Not being any sort of teacher (although I have been told I do well when giving any sort of presentation or briefing) I can only describe my own experiences.

I entered a grammar school in 1969. The school had been founded almost exactly fifty years earlier, and several of the staff had been some of the early pupils. We pupils suspected that they had entered the teaching profession to "dodge the column" i.e. avoid call-up during World War II, and I don't think we were far wrong. They formed a clique within the staff room which discouraged innovation or even discussion.

Some subjects were appallingly taught. One particular geography teacher was almost certainly senile, and would waffle through a lesson about the terminal moraine (a glacial feature) which ran to the south of the town centre. The school actually stood on said terminal moraine. He never once suggested going outside, or even looking out of the window, to demonstrate.

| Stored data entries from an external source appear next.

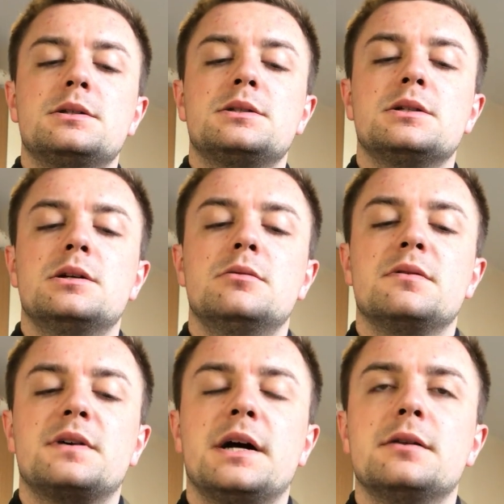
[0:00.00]
So
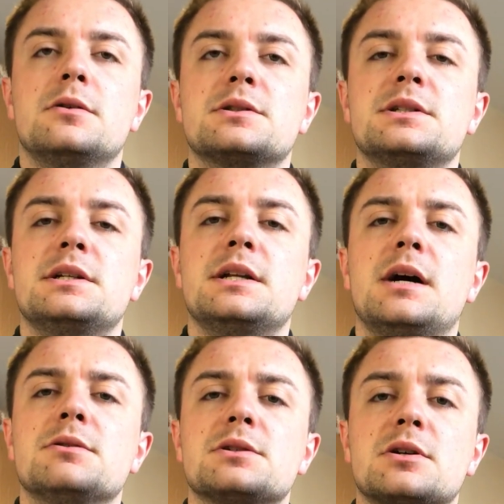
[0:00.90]
we've kind of looked at it
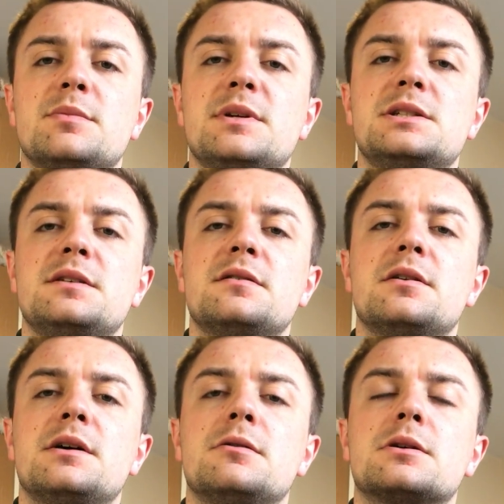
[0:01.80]
now as a committee
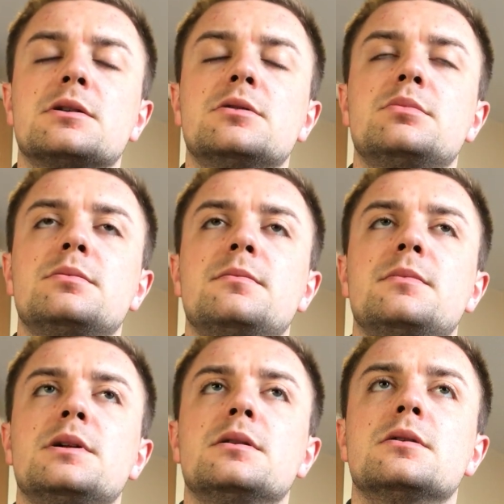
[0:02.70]
on our club
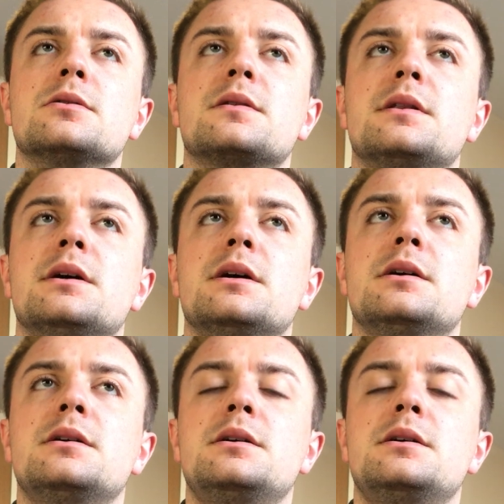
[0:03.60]
and looked that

In those days, subjects (especially the fundamentals, or three Rs) too much resembled drill. Another teacher insisted that the English class repeat a grammatical exercise until every one of the class had got the somewhat archaic punctuation exactly right. Since he never provided help or hints, it took the class some time, during which we could have been doing something useful, rather than punishment drill. That said, I sometimes wonder whether fundamentals are taught at all to some people. Working in the IT industry, I far too often have to deal with Tech. Support queries from recent graduates which read, "im opening the app and im like wtf!!!!" This is expressive and concise. It is also completely uninformative cliched non-language.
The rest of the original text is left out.